January 10th, 2013 12:15 AM
I don't know if anyone could give you permission to go around the law. In general ,it's a no no. And I doubt that there is a provision in the law for after hours. Think of what could happen. If someone were so inclined they could leave a weapon in the courthouse for someone to retrieve the next day.
Let your plans be dark and impenetrable as night, and when you move, fall like a thunder bolt...... Sun Tzu.
The supreme art of war is to defeat the enemy without fighting........ Sun Tzu.
January 11th, 2013 08:06 AM
Originally Posted by Exacto
That can happen on any street in the country, now. All it takes is a willingness to be a criminal and to execute on that willingness.
In that sense, in a "government" building it's no more or less risky than anyplace else. And short of such a building having full-body screening for everyone into "secure" areas, it's no more secure than anywhere else already.

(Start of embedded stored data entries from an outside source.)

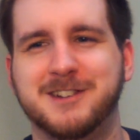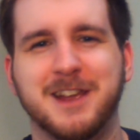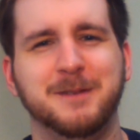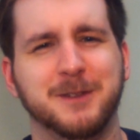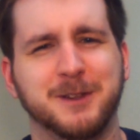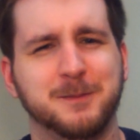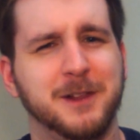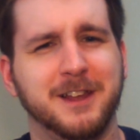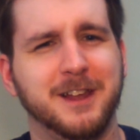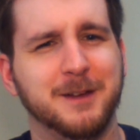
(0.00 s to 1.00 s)
shameless
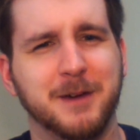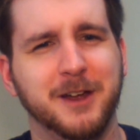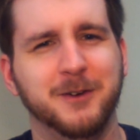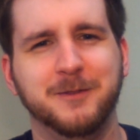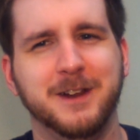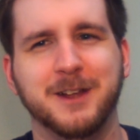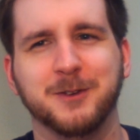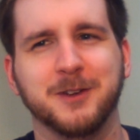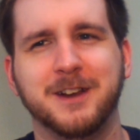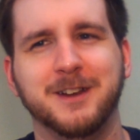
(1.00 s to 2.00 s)
plugging of my own
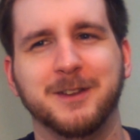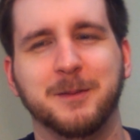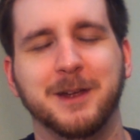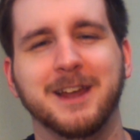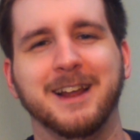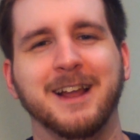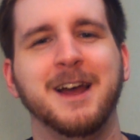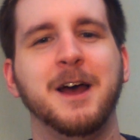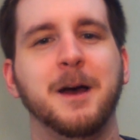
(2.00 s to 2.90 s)
videos right here at the beginning.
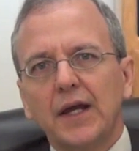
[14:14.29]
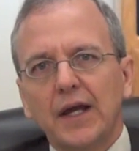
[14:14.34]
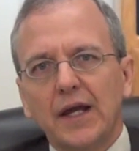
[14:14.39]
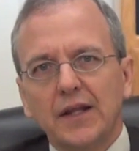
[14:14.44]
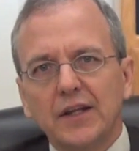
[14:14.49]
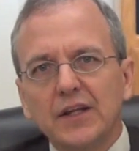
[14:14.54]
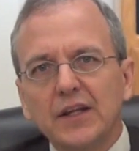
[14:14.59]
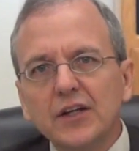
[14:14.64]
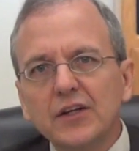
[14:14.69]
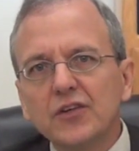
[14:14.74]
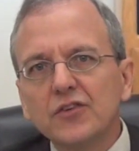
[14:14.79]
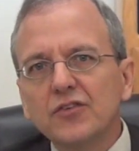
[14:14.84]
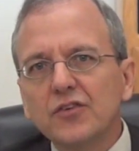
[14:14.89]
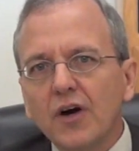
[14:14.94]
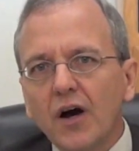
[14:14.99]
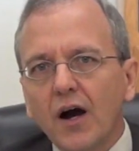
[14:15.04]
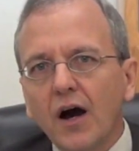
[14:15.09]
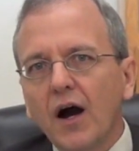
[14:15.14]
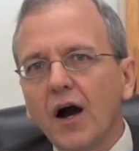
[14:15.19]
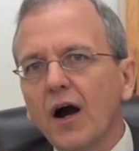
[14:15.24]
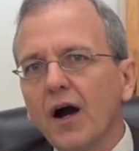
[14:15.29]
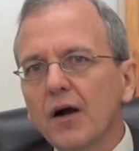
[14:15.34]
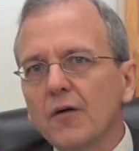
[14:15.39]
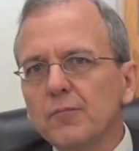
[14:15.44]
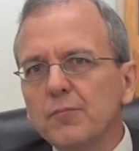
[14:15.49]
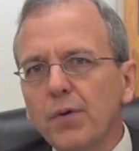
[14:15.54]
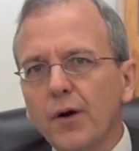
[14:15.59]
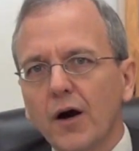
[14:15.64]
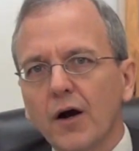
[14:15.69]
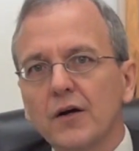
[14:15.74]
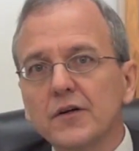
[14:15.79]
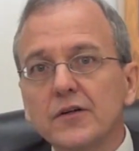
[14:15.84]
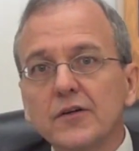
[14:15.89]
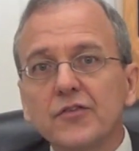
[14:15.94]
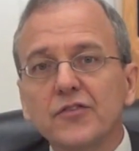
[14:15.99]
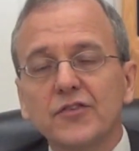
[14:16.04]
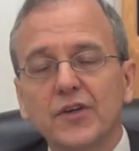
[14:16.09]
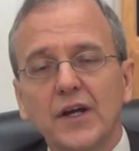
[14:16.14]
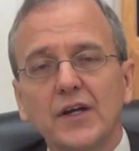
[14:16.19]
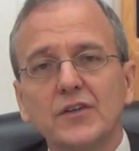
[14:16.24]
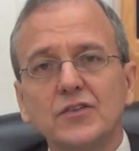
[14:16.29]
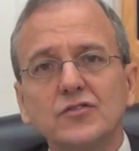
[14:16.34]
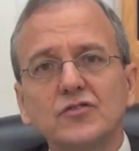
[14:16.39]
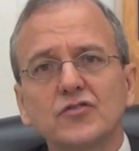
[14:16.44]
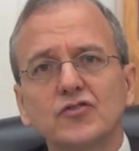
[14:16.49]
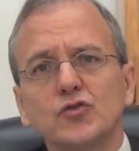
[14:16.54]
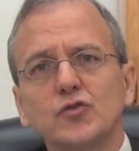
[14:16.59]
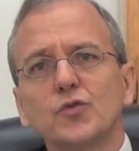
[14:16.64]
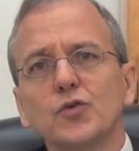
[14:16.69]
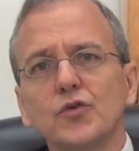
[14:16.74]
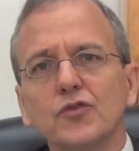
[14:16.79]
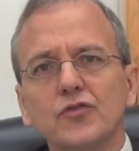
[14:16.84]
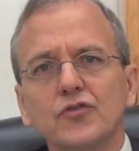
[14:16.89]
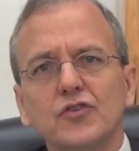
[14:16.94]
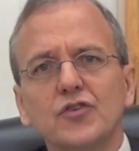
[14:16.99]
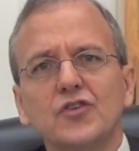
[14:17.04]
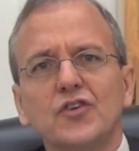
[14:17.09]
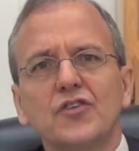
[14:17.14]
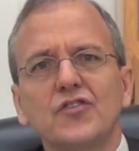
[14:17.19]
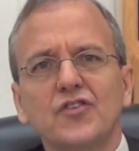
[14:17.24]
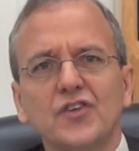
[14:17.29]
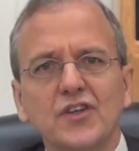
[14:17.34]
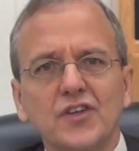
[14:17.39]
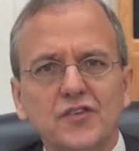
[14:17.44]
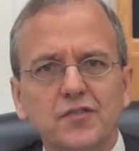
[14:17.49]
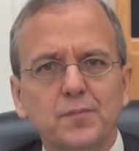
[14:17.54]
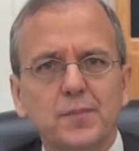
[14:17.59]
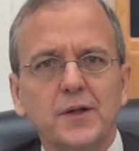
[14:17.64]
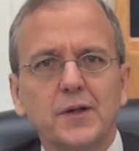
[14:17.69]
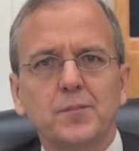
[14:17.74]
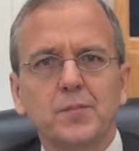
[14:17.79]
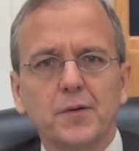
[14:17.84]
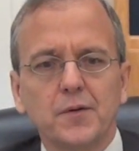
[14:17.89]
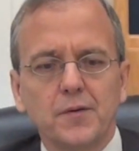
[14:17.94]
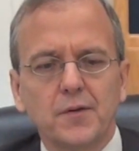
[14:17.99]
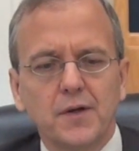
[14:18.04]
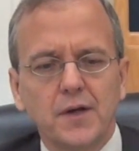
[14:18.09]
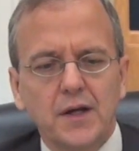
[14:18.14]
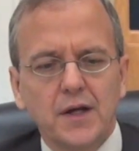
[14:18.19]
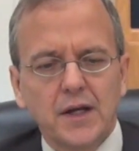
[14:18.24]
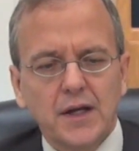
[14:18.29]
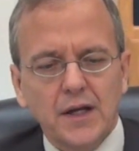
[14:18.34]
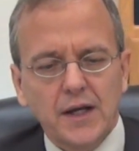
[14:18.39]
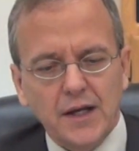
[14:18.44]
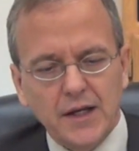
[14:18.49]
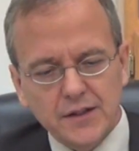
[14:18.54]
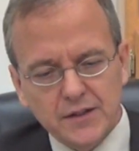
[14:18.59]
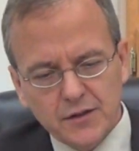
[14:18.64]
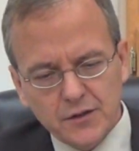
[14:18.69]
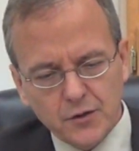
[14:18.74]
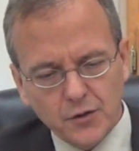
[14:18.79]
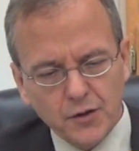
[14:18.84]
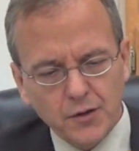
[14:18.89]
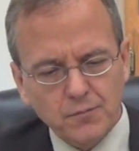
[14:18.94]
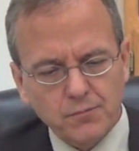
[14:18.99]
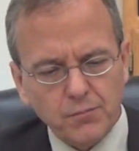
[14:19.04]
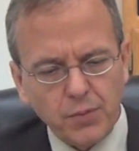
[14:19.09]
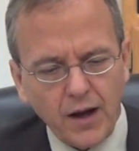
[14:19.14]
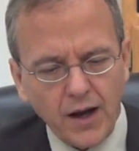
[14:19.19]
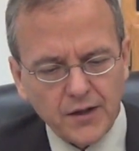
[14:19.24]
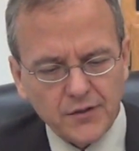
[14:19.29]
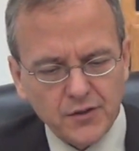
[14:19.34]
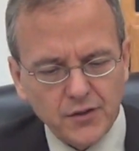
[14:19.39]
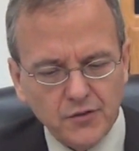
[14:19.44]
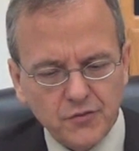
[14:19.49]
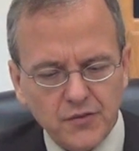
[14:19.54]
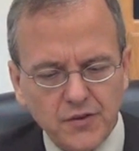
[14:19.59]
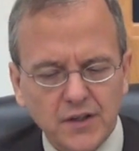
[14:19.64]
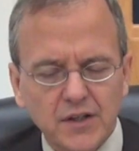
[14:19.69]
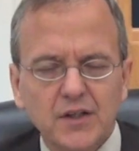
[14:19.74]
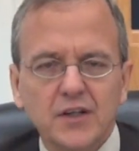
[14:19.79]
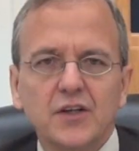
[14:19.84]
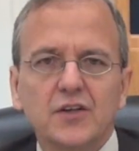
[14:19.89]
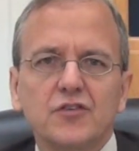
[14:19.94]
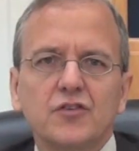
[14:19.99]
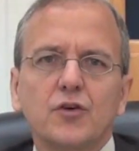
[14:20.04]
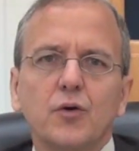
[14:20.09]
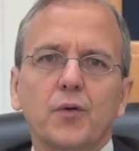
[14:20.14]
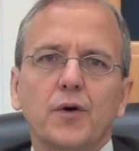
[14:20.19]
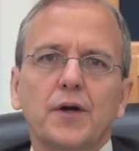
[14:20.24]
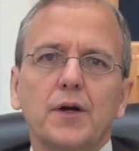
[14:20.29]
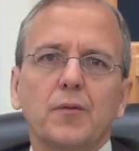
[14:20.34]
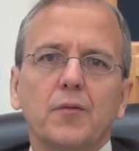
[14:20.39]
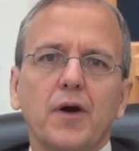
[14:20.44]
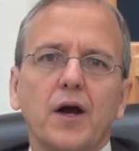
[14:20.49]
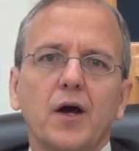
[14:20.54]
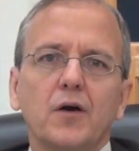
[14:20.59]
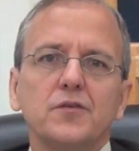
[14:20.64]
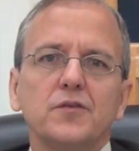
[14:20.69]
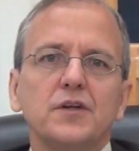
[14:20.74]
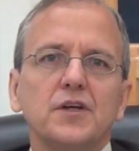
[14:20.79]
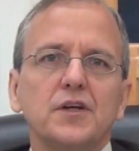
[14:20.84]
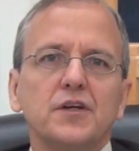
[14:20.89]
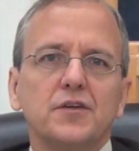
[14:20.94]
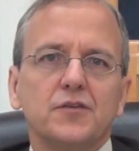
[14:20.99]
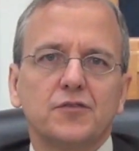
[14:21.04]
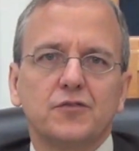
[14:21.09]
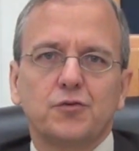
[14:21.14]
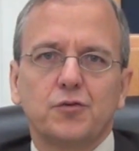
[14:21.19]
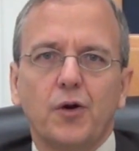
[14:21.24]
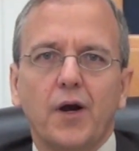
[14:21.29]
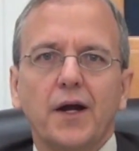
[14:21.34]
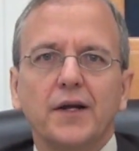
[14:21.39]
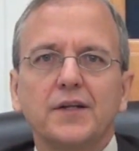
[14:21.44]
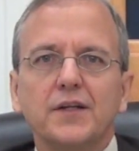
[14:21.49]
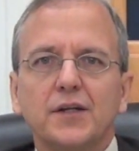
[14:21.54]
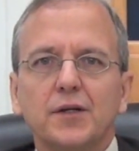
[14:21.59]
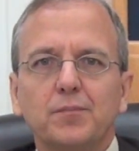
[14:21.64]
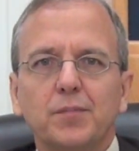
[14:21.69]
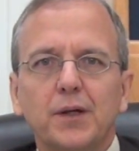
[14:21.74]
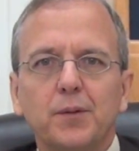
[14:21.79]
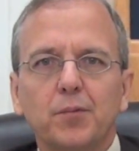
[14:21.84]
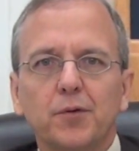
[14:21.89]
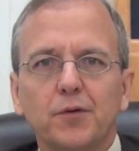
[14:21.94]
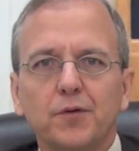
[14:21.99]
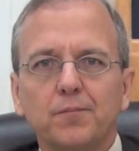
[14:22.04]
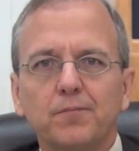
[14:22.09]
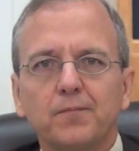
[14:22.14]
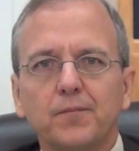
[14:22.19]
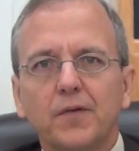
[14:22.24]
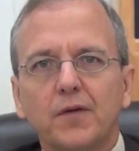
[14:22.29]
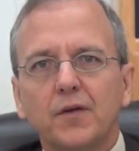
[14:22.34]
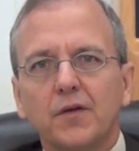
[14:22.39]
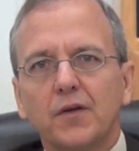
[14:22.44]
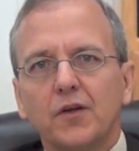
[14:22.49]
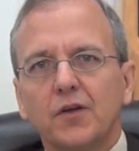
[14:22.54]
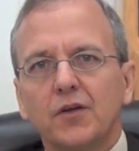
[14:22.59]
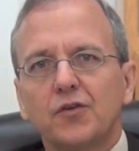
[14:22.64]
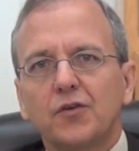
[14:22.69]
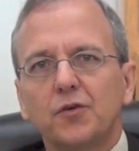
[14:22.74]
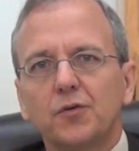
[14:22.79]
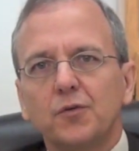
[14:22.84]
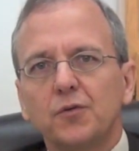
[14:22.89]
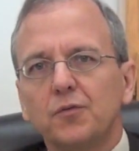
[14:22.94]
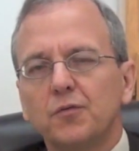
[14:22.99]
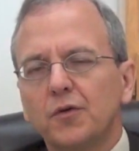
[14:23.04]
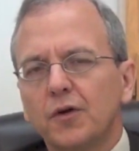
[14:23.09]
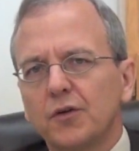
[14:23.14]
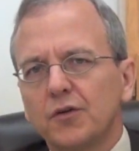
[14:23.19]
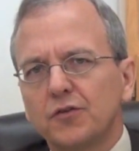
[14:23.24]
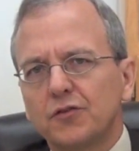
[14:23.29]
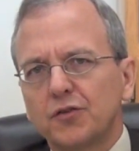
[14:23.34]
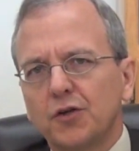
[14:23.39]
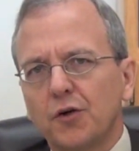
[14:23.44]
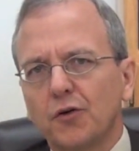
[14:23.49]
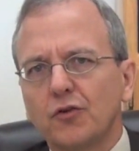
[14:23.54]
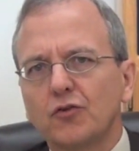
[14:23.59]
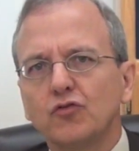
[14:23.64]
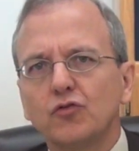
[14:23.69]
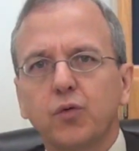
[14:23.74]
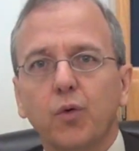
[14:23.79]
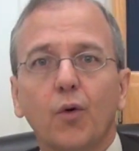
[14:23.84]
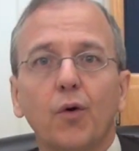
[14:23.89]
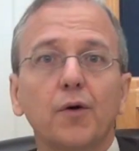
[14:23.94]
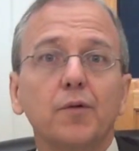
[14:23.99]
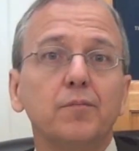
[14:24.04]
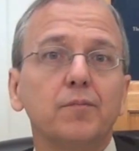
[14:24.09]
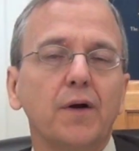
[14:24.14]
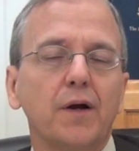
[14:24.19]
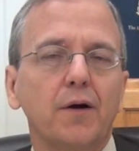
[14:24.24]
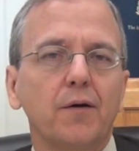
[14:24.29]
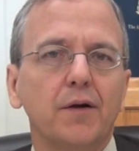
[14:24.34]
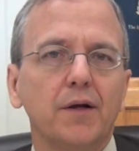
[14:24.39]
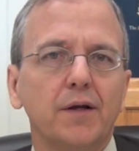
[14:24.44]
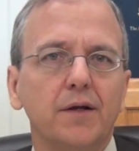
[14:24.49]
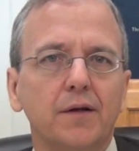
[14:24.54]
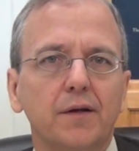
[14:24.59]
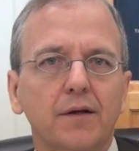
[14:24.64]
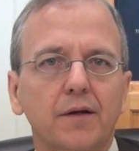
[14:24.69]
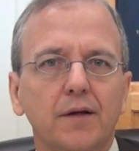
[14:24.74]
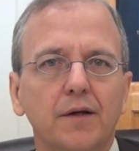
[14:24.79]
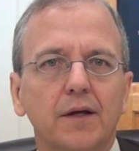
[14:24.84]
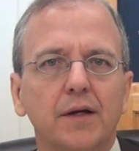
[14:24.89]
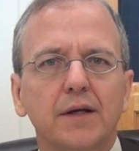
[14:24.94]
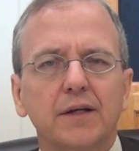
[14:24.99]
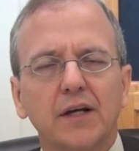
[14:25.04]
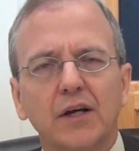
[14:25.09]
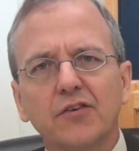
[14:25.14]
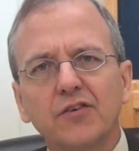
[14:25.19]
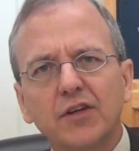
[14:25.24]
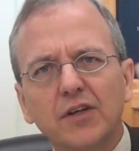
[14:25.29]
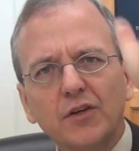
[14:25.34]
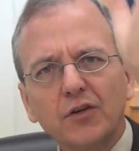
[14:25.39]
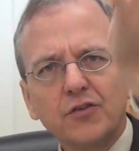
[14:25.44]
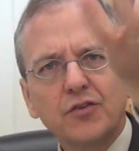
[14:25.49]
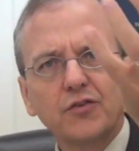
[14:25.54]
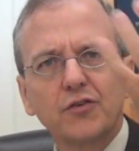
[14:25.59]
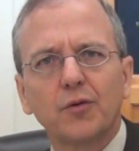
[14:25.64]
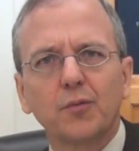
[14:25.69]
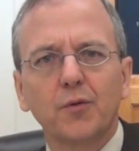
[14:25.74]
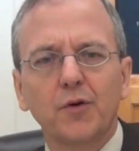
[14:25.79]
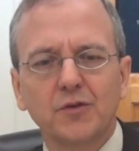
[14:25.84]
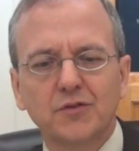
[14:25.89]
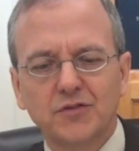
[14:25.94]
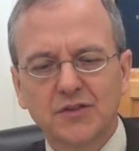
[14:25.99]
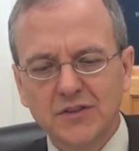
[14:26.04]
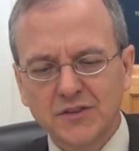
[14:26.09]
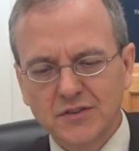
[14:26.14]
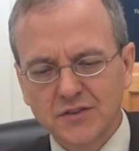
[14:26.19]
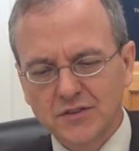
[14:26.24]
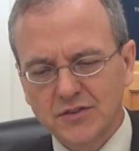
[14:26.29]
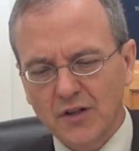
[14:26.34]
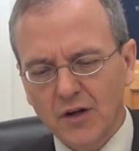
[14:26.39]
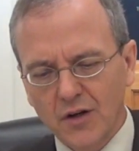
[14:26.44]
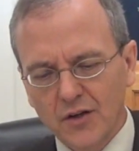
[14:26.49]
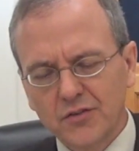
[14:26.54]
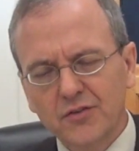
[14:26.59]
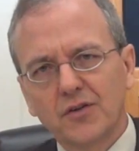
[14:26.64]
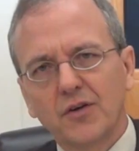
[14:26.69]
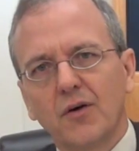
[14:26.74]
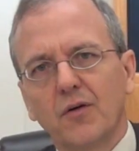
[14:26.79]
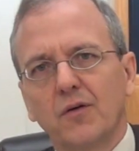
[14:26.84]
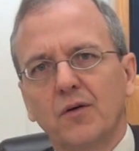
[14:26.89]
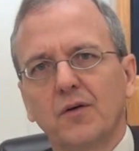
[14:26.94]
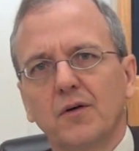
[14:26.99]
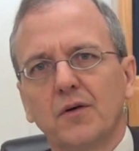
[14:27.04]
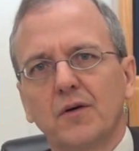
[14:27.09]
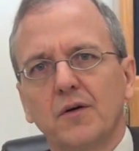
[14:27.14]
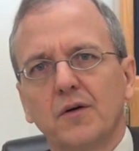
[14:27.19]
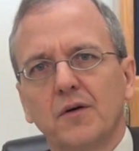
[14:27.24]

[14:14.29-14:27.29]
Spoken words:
And these are part of Satan's tools to deceive people. And the current pontiff is going around trying to get people to turn toward Mary. Yes, he uses the word Jesus also,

If we were a society with an overall carrying rate north of 50%, and if we did away with all the silly location/venue restrictions, we'd get back to the simple reality of outright violence on the part of criminals being highly likely to result in getting quickly taken down and dragged into the alley for the rats to munch on. In many ways, I think we'd all be better off. "People's" building or not.
January 11th, 2013 09:25 PM
Exacto, I could do that anyway, having a key to every building. On the other hand I was in the courts building until 11:30 pm while a cleaning contractor was there, with four cleaning techs and myself the only people in the entire building. We couldn't close and lock the door because of the cleaning hoses coming into the building. We were sitting ducks for any one who wanted to walk in off the street during the time we were there. There were no court proceedings being held, or even any government employees present (except me). Why should I be deprived of the ability to defend myself under those circumstances?
January 12th, 2013 05:27 PM
Since there is no definitive procedure in receiving permission to carry after hours at work, I've pretty well decided that the only way any one would even know I was armed after hours would be if I actually had to defend myself. I would rather be alive and in trouble over the clarification of a law than be dead or injured. I'm just going to keep the fact that I am armed after hours to myself and be as discreet as possible with it. Thanks for the input from all of you.
January 13th, 2013 09:03 PM
I think you're on the right track here. It seems highly unlikely that anyone would show up and search you while performing your duties, so the only reason for anyone to know you have a firearm is if you have to use it to defend yourself.
Originally Posted by goldandwhite
I'd say this falls under the doctrine of "Better to be judged by 12 than carried by 6."
Truth is treason in an empire of lies - Ron Paul
No b@stard ever won a war by dying for his country. He won it by making the other poor dumb b@stard die for his country. - General George S. Patton
January 13th, 2013 09:13 PM
Talk to a Judge. They may well understand and empathize given your hours and the situation. As we all know, here on DC one would never admit to an illegal act.
January 15th, 2013 04:10 AM
I have a similar problem. I work in low income housing - that means evicting or getting judgements against gang members, drug dealers, and people who sometimes have a violent history.
When I go to the courthouse I have to disarm, this leaves me highly vulnerable right at the point where people are emotional and dangerous after they lose the hearing and know they are getting kicked out. I have to have an armed employee stand by outside the courthouse with my guns, otherwise I'd have to walk to my car completely wide open to attack.
Our courthouse doesn't provide lockers, even though they are supposed to.
Sadly it's looking like our firearm laws are about to get a lot stupider.